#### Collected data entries

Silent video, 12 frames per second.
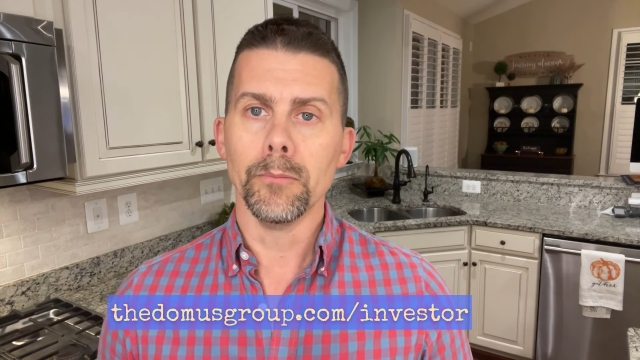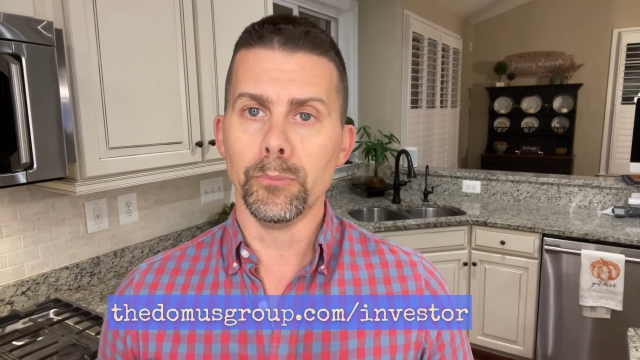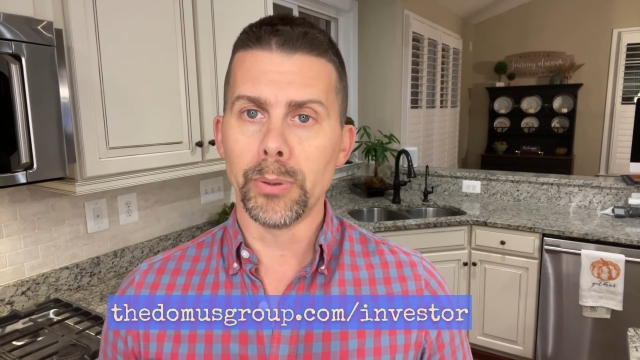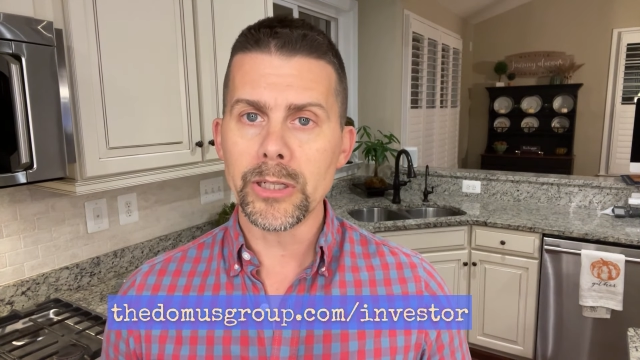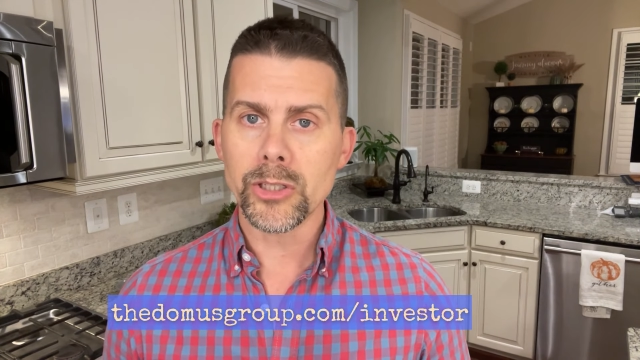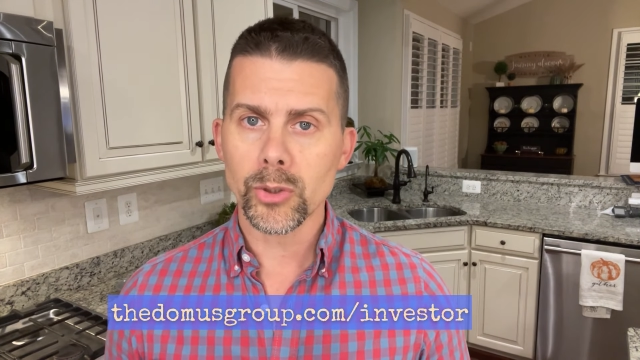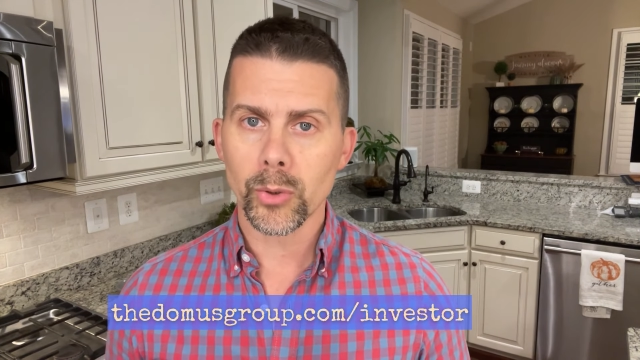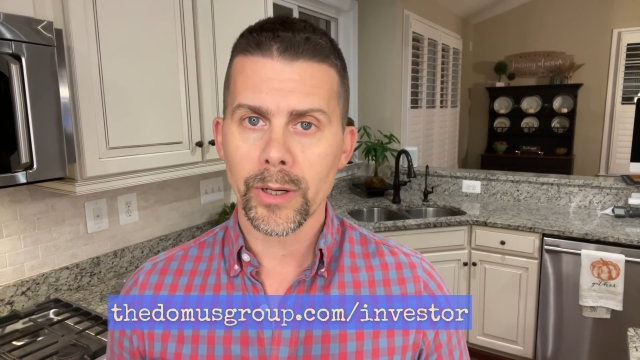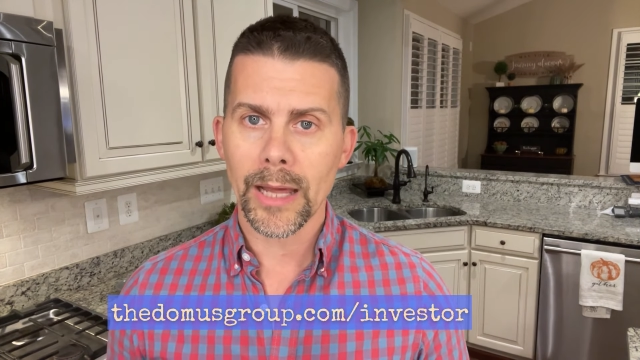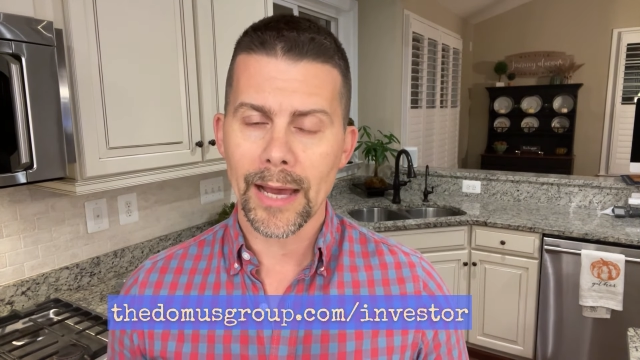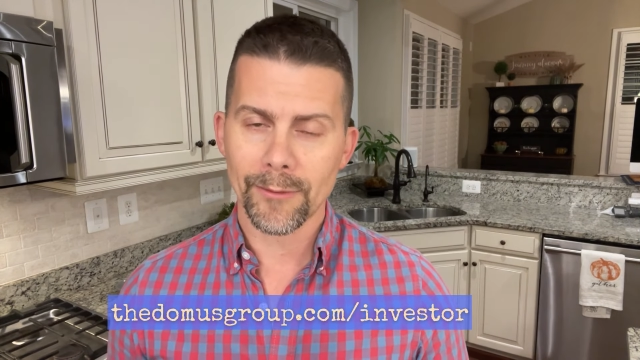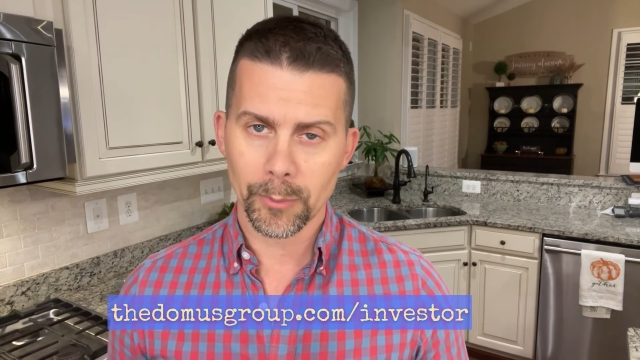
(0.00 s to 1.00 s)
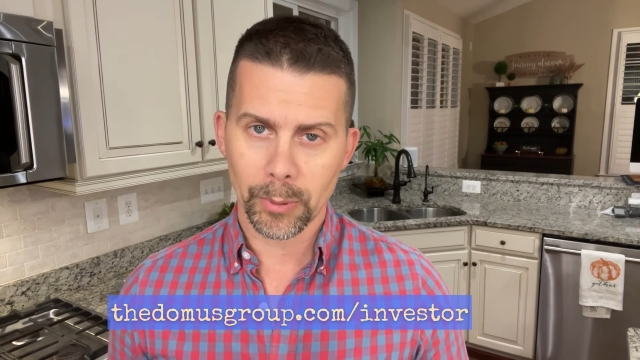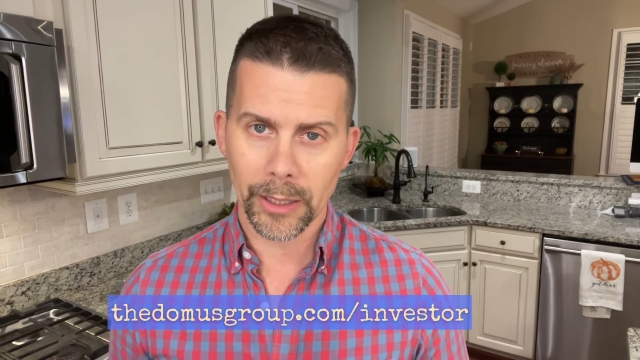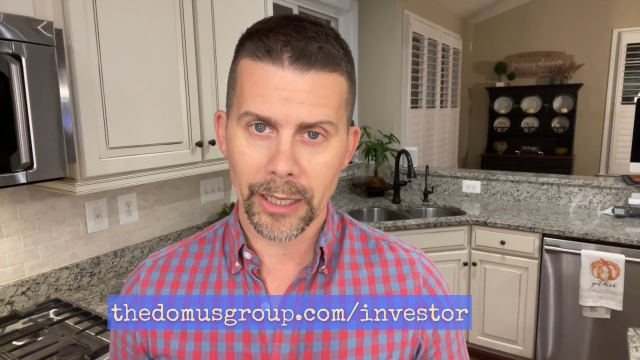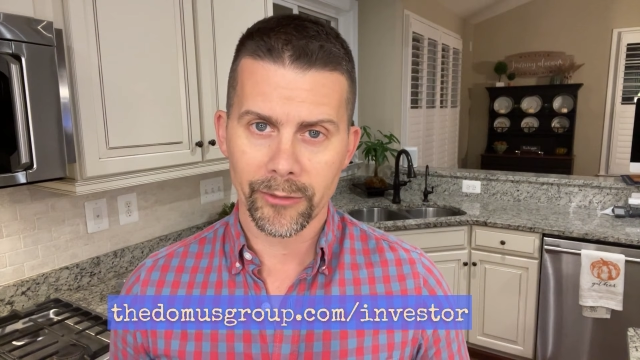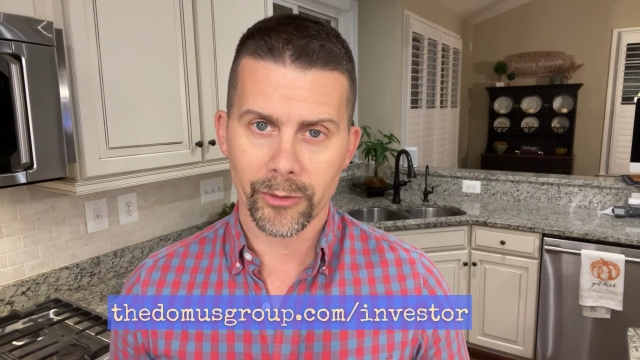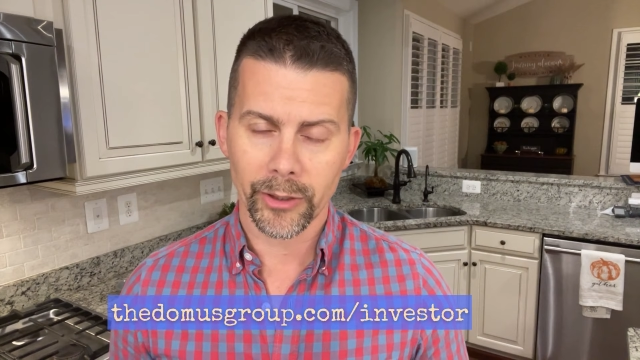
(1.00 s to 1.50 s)
Be sure to have a
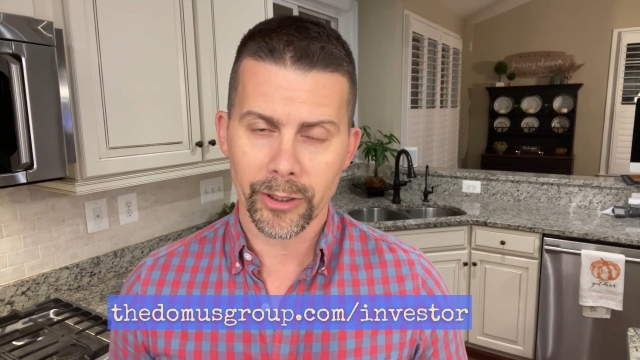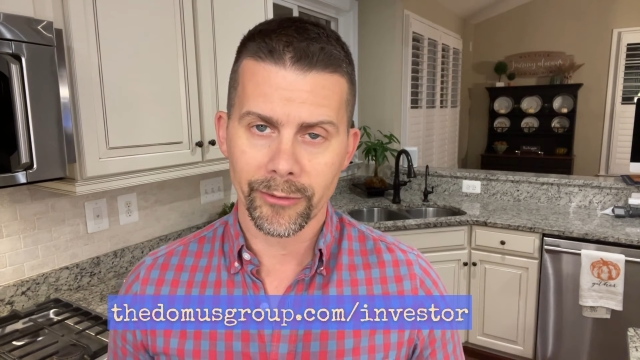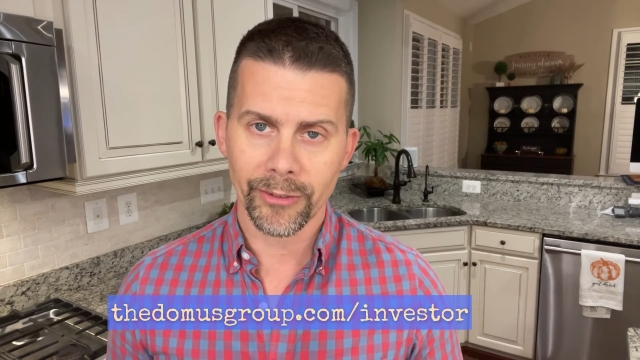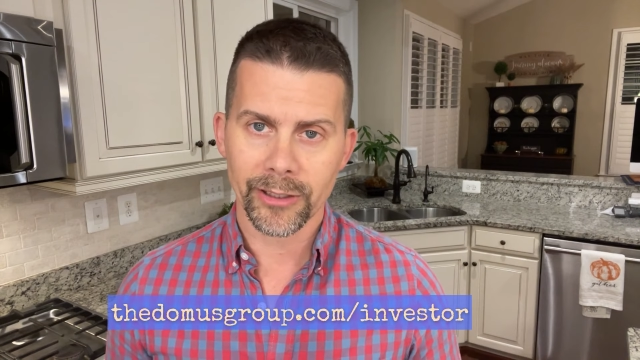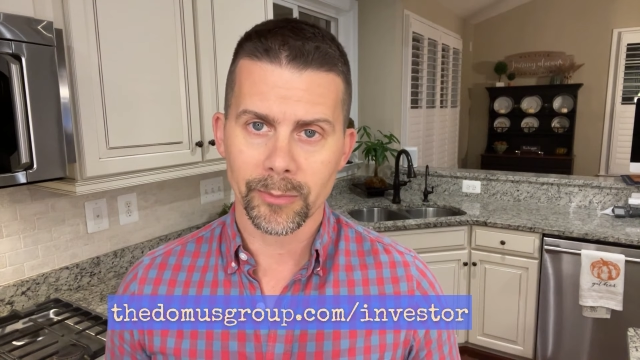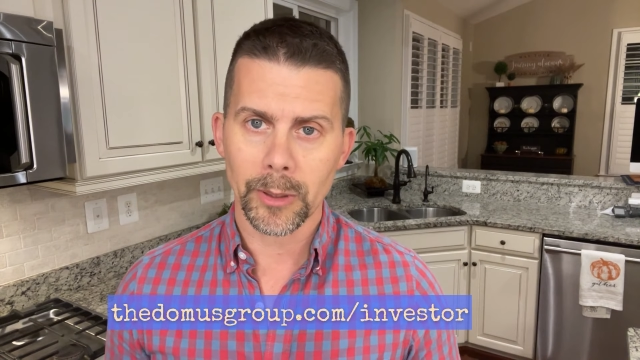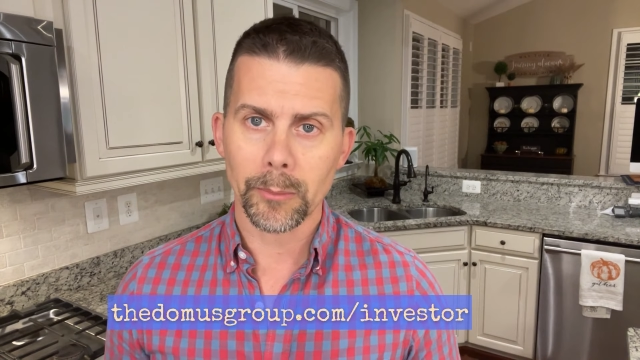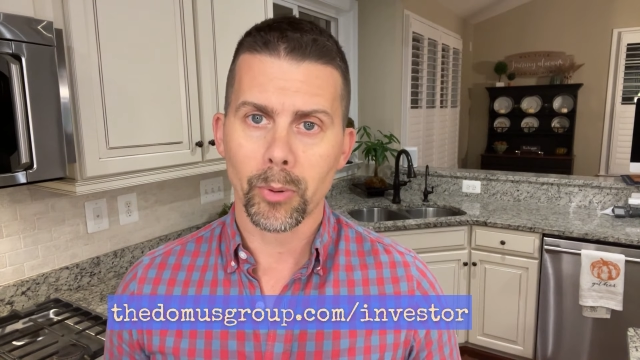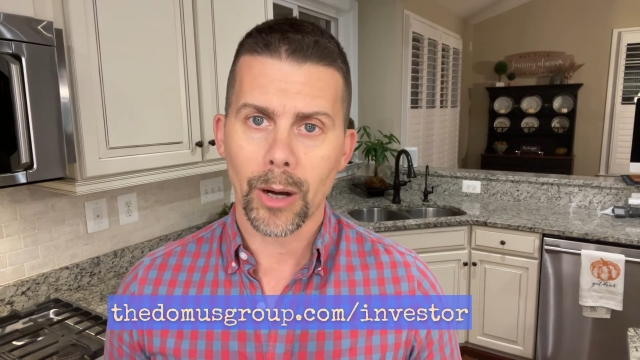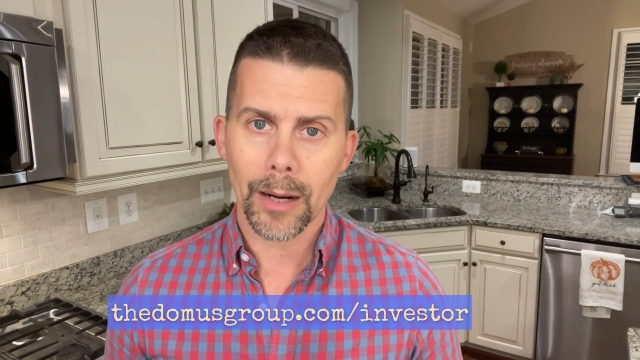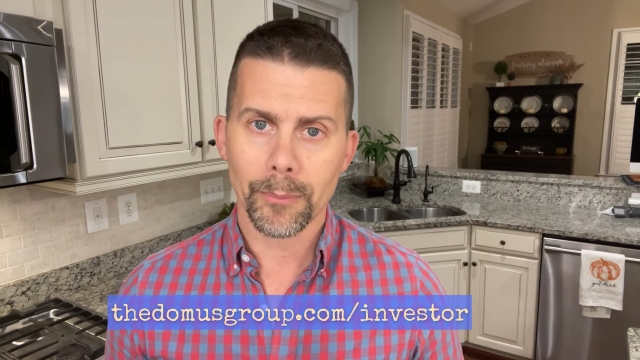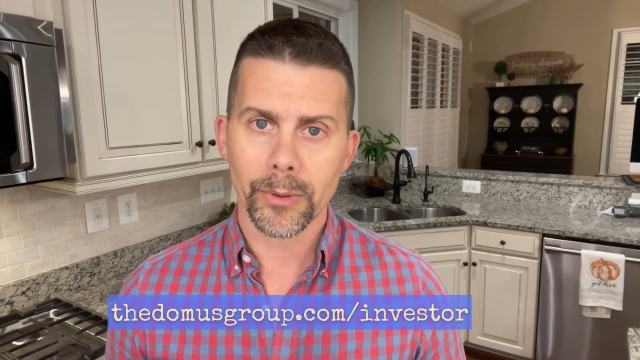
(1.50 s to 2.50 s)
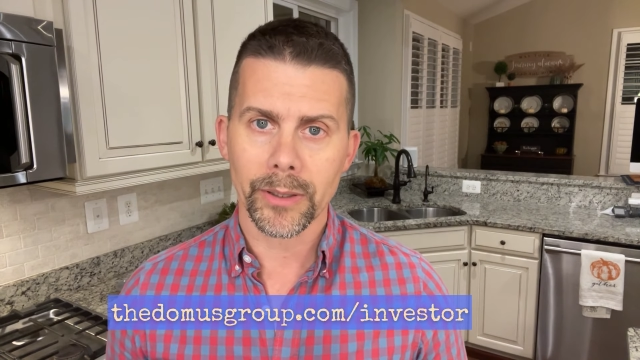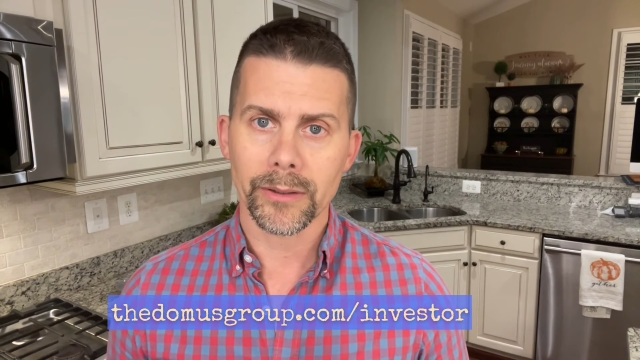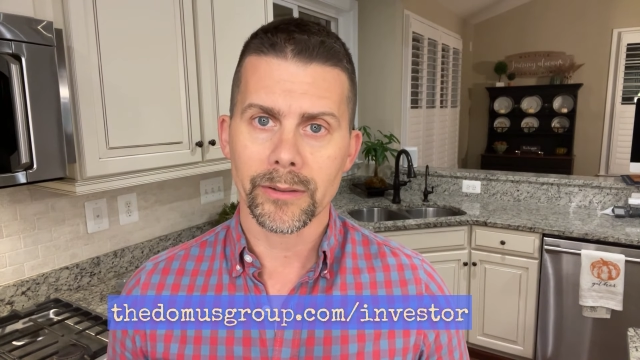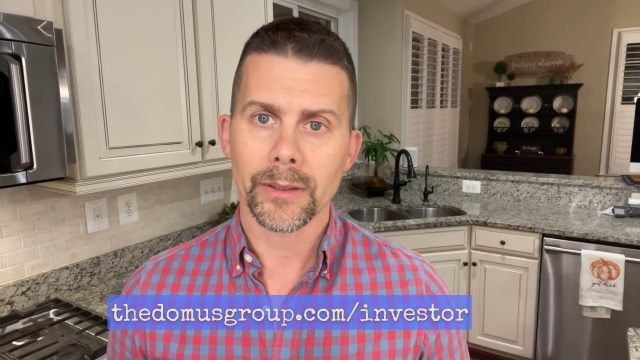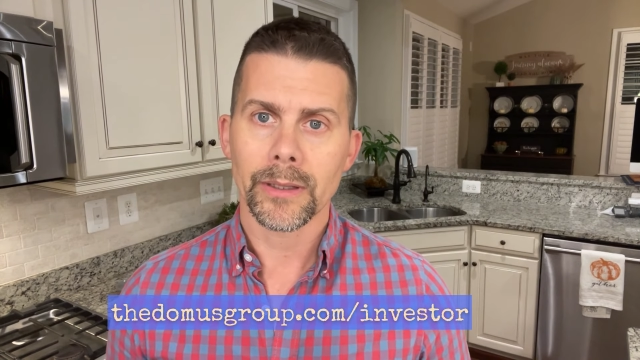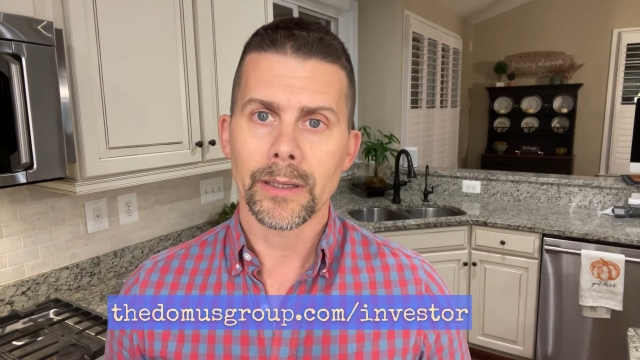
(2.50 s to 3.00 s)
plan for your investment in
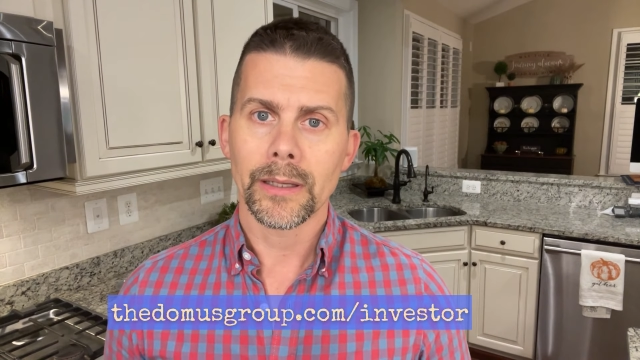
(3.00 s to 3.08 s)
properties.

#### What is expected
The entries above should be retyped exactly, minus any pictures.

#### Response to the exercise
Silent video, 12 frames per second.
(0.00 s to 1.00 s)
(1.00 s to 1.50 s)
Be sure to have a
(1.50 s to 2.50 s)
(2.50 s to 3.00 s)
plan for your investment in
(3.00 s to 3.08 s)
properties.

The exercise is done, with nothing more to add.